## Stored data
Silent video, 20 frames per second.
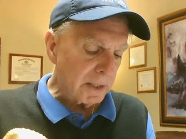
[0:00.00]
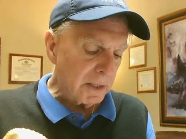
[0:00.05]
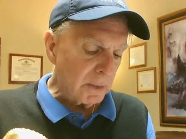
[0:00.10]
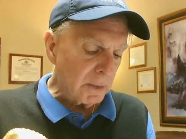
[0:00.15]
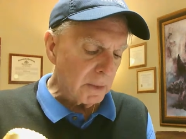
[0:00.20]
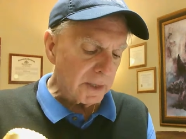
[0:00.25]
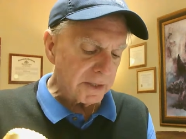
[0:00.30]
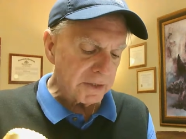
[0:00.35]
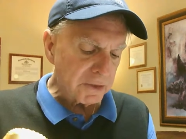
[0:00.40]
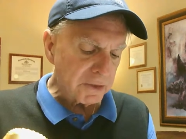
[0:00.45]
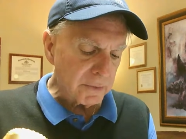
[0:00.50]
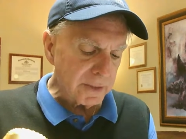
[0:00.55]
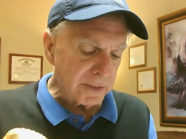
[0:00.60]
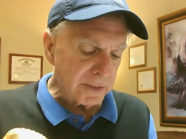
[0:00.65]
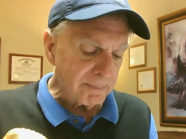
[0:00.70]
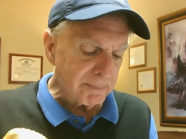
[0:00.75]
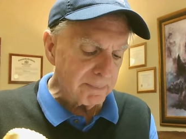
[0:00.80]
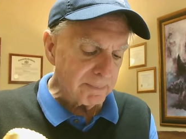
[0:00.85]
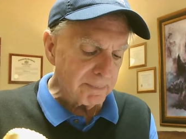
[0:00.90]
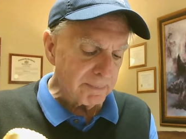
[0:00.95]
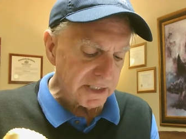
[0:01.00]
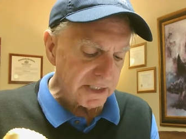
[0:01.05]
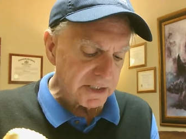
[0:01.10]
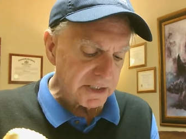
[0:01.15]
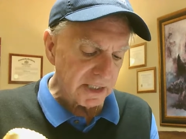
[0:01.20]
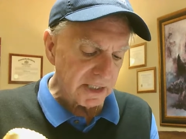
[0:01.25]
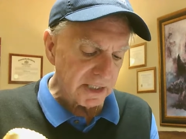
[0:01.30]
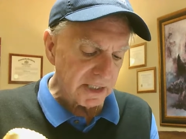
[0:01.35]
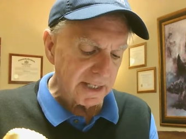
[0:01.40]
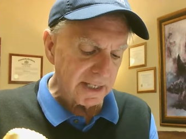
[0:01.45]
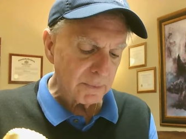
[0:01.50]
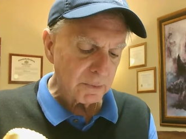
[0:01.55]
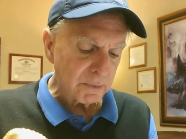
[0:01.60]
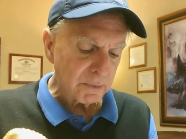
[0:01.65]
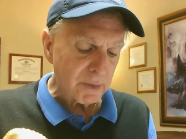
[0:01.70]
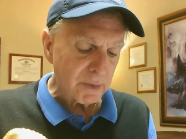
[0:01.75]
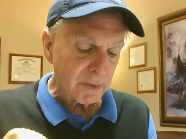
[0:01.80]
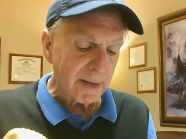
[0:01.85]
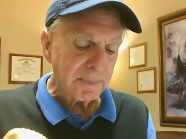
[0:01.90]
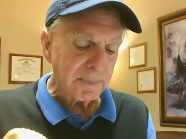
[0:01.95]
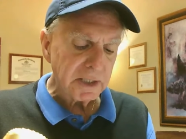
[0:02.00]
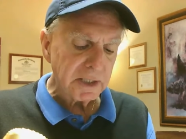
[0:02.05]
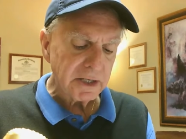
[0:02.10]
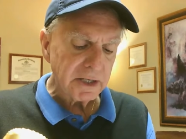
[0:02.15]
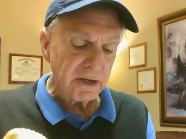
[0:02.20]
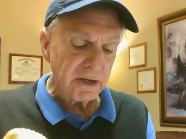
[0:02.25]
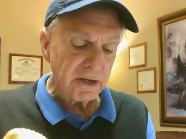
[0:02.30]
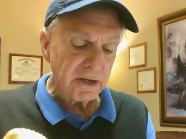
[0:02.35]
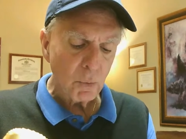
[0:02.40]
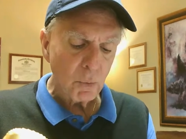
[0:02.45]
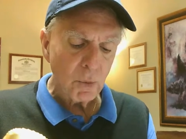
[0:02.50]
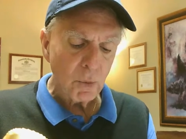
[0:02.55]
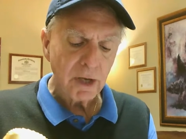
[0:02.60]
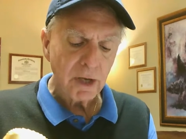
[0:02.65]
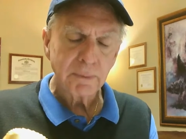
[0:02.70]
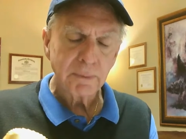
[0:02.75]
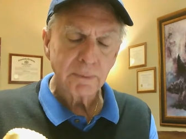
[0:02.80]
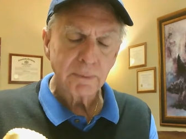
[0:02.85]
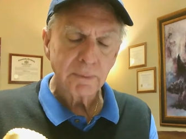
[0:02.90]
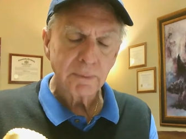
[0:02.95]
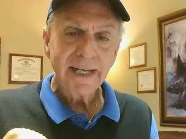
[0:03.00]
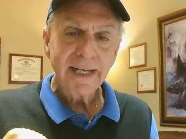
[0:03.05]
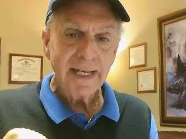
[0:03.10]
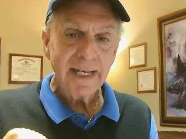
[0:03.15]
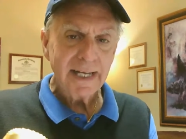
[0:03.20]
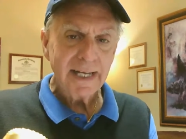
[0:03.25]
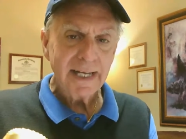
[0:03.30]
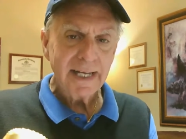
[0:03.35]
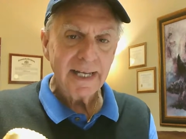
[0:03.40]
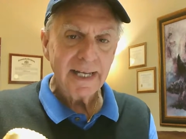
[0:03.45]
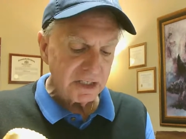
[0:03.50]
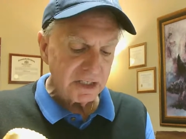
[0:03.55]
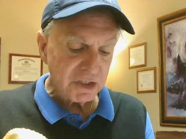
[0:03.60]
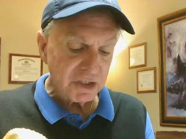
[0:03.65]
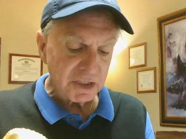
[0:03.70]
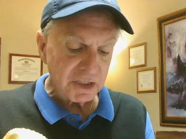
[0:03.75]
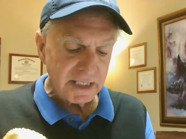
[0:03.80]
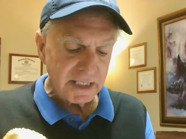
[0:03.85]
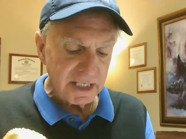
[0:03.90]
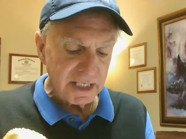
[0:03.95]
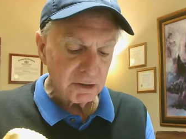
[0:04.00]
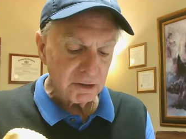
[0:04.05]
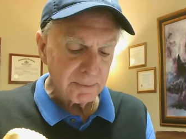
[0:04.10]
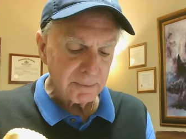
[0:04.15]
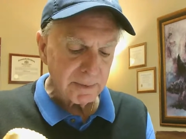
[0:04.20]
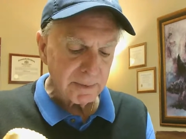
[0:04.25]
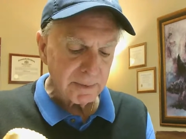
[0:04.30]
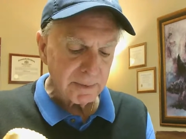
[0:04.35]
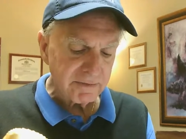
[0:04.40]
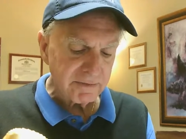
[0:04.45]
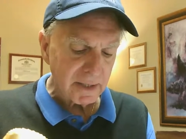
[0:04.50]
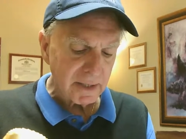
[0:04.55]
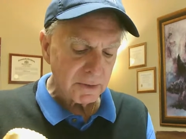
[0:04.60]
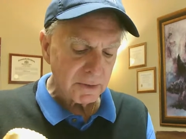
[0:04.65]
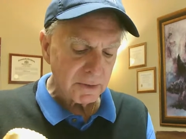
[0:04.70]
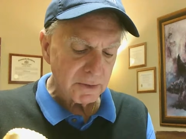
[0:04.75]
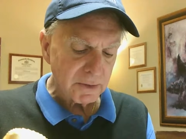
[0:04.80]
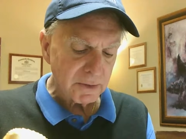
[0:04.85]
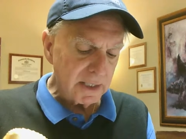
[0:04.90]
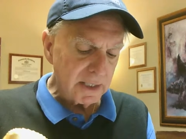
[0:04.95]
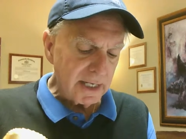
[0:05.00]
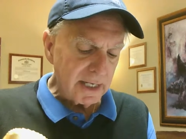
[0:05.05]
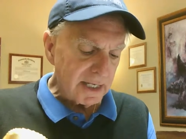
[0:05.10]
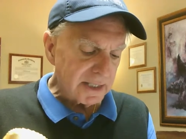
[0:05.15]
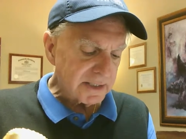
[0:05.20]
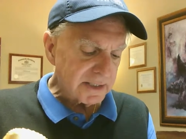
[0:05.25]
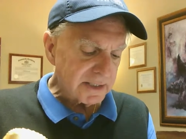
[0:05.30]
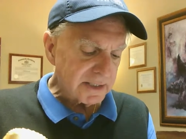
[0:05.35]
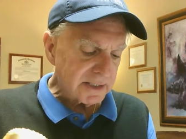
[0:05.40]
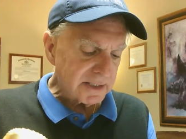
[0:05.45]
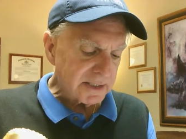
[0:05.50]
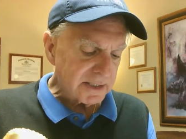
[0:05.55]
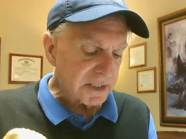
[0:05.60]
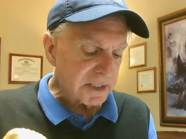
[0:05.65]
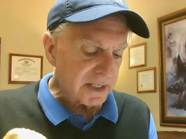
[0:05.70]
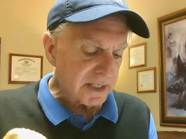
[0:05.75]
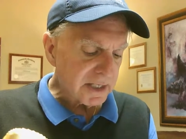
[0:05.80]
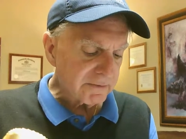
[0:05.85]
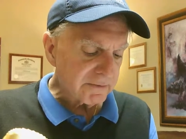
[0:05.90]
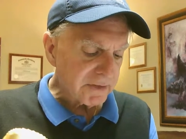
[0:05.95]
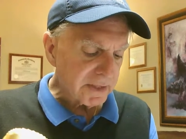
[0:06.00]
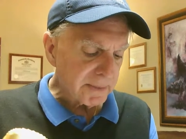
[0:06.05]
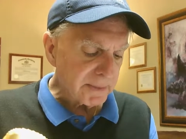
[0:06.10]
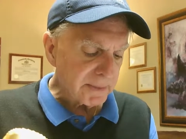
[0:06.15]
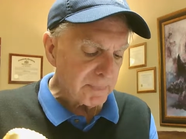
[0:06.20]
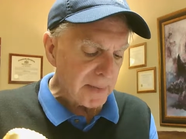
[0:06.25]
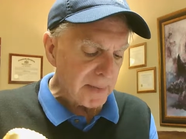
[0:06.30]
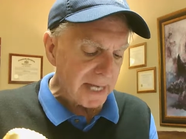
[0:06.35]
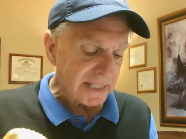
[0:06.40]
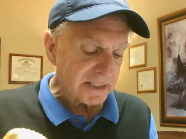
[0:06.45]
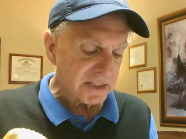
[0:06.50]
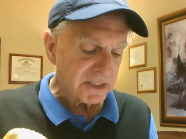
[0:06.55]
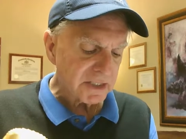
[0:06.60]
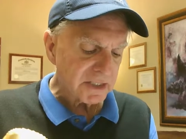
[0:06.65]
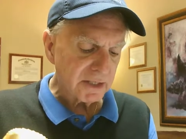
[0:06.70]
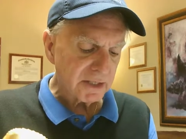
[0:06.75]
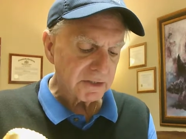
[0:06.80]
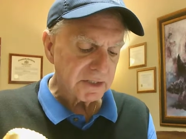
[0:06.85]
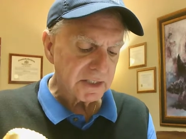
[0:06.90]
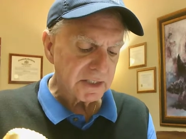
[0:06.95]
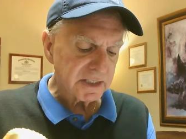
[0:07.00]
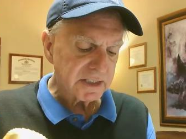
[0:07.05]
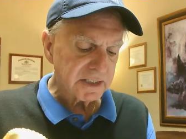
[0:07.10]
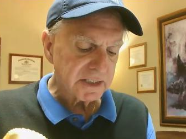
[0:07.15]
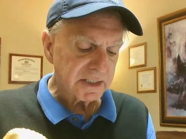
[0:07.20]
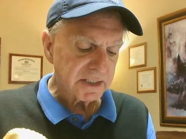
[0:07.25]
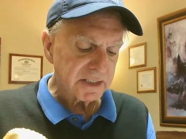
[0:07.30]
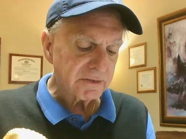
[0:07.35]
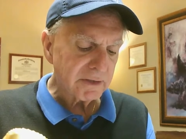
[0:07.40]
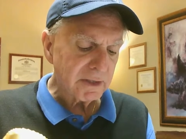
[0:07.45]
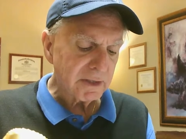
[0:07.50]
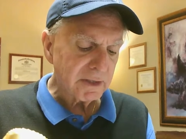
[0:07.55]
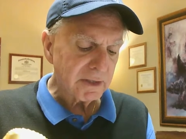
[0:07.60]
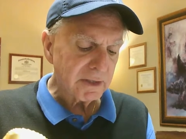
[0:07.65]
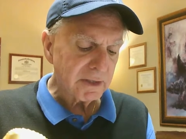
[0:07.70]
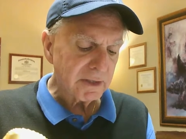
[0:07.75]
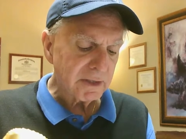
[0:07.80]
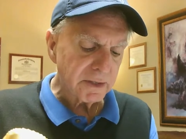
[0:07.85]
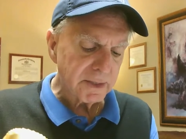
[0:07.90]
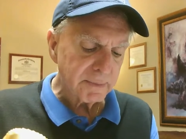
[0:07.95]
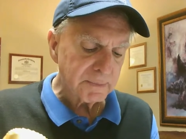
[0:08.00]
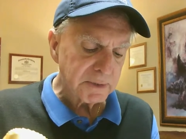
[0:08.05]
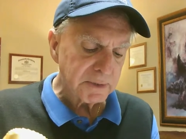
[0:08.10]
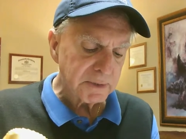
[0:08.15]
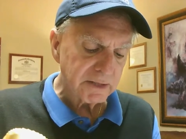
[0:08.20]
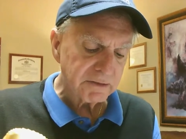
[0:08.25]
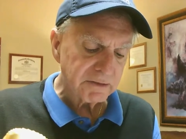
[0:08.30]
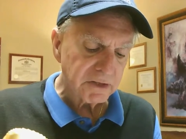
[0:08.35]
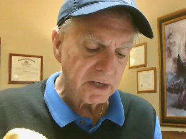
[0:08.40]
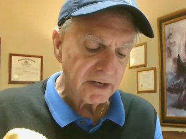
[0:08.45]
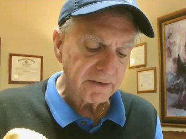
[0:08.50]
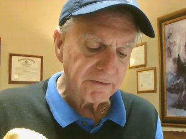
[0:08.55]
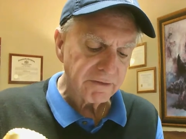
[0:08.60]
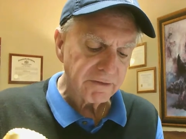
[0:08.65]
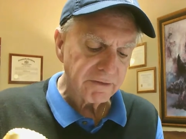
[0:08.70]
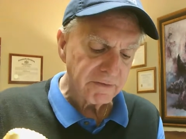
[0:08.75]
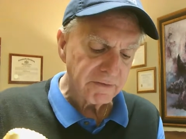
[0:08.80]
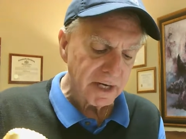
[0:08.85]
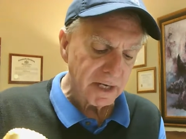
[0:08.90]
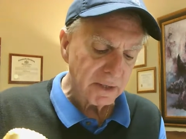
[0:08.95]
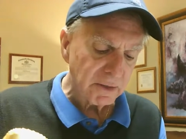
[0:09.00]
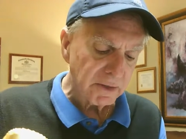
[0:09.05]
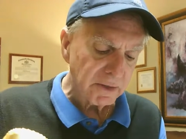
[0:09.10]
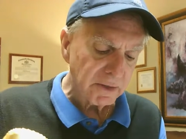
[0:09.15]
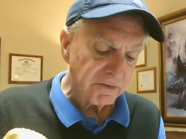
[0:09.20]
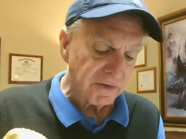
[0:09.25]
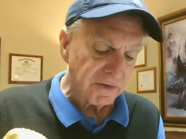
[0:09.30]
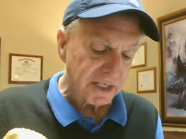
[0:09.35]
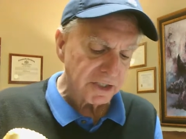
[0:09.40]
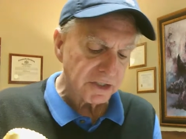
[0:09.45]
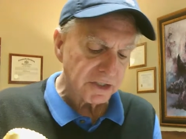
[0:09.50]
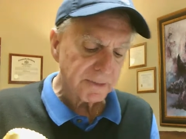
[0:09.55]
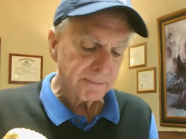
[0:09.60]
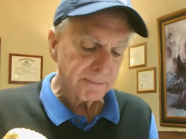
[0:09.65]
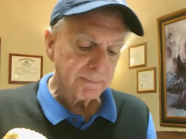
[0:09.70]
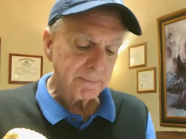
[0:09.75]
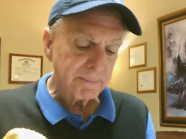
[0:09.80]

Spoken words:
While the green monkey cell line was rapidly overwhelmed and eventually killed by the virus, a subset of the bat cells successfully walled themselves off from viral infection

## AIM OF THE TASK
In the copy, omit the pictures and reproduce every entry exactly.

## TASK OUTPUT
Silent video, 20 frames per second.
[0:00.00]
[0:00.05]
[0:00.10]
[0:00.15]
[0:00.20]
[0:00.25]
[0:00.30]
[0:00.35]
[0:00.40]
[0:00.45]
[0:00.50]
[0:00.55]
[0:00.60]
[0:00.65]
[0:00.70]
[0:00.75]
[0:00.80]
[0:00.85]
[0:00.90]
[0:00.95]
[0:01.00]
[0:01.05]
[0:01.10]
[0:01.15]
[0:01.20]
[0:01.25]
[0:01.30]
[0:01.35]
[0:01.40]
[0:01.45]
[0:01.50]
[0:01.55]
[0:01.60]
[0:01.65]
[0:01.70]
[0:01.75]
[0:01.80]
[0:01.85]
[0:01.90]
[0:01.95]
[0:02.00]
[0:02.05]
[0:02.10]
[0:02.15]
[0:02.20]
[0:02.25]
[0:02.30]
[0:02.35]
[0:02.40]
[0:02.45]
[0:02.50]
[0:02.55]
[0:02.60]
[0:02.65]
[0:02.70]
[0:02.75]
[0:02.80]
[0:02.85]
[0:02.90]
[0:02.95]
[0:03.00]
[0:03.05]
[0:03.10]
[0:03.15]
[0:03.20]
[0:03.25]
[0:03.30]
[0:03.35]
[0:03.40]
[0:03.45]
[0:03.50]
[0:03.55]
[0:03.60]
[0:03.65]
[0:03.70]
[0:03.75]
[0:03.80]
[0:03.85]
[0:03.90]
[0:03.95]
[0:04.00]
[0:04.05]
[0:04.10]
[0:04.15]
[0:04.20]
[0:04.25]
[0:04.30]
[0:04.35]
[0:04.40]
[0:04.45]
[0:04.50]
[0:04.55]
[0:04.60]
[0:04.65]
[0:04.70]
[0:04.75]
[0:04.80]
[0:04.85]
[0:04.90]
[0:04.95]
[0:05.00]
[0:05.05]
[0:05.10]
[0:05.15]
[0:05.20]
[0:05.25]
[0:05.30]
[0:05.35]
[0:05.40]
[0:05.45]
[0:05.50]
[0:05.55]
[0:05.60]
[0:05.65]
[0:05.70]
[0:05.75]
[0:05.80]
[0:05.85]
[0:05.90]
[0:05.95]
[0:06.00]
[0:06.05]
[0:06.10]
[0:06.15]
[0:06.20]
[0:06.25]
[0:06.30]
[0:06.35]
[0:06.40]
[0:06.45]
[0:06.50]
[0:06.55]
[0:06.60]
[0:06.65]
[0:06.70]
[0:06.75]
[0:06.80]
[0:06.85]
[0:06.90]
[0:06.95]
[0:07.00]
[0:07.05]
[0:07.10]
[0:07.15]
[0:07.20]
[0:07.25]
[0:07.30]
[0:07.35]
[0:07.40]
[0:07.45]
[0:07.50]
[0:07.55]
[0:07.60]
[0:07.65]
[0:07.70]
[0:07.75]
[0:07.80]
[0:07.85]
[0:07.90]
[0:07.95]
[0:08.00]
[0:08.05]
[0:08.10]
[0:08.15]
[0:08.20]
[0:08.25]
[0:08.30]
[0:08.35]
[0:08.40]
[0:08.45]
[0:08.50]
[0:08.55]
[0:08.60]
[0:08.65]
[0:08.70]
[0:08.75]
[0:08.80]
[0:08.85]
[0:08.90]
[0:08.95]
[0:09.00]
[0:09.05]
[0:09.10]
[0:09.15]
[0:09.20]
[0:09.25]
[0:09.30]
[0:09.35]
[0:09.40]
[0:09.45]
[0:09.50]
[0:09.55]
[0:09.60]
[0:09.65]
[0:09.70]
[0:09.75]
[0:09.80]

Spoken words:
While the green monkey cell line was rapidly overwhelmed and eventually killed by the virus, a subset of the bat cells successfully walled themselves off from viral infection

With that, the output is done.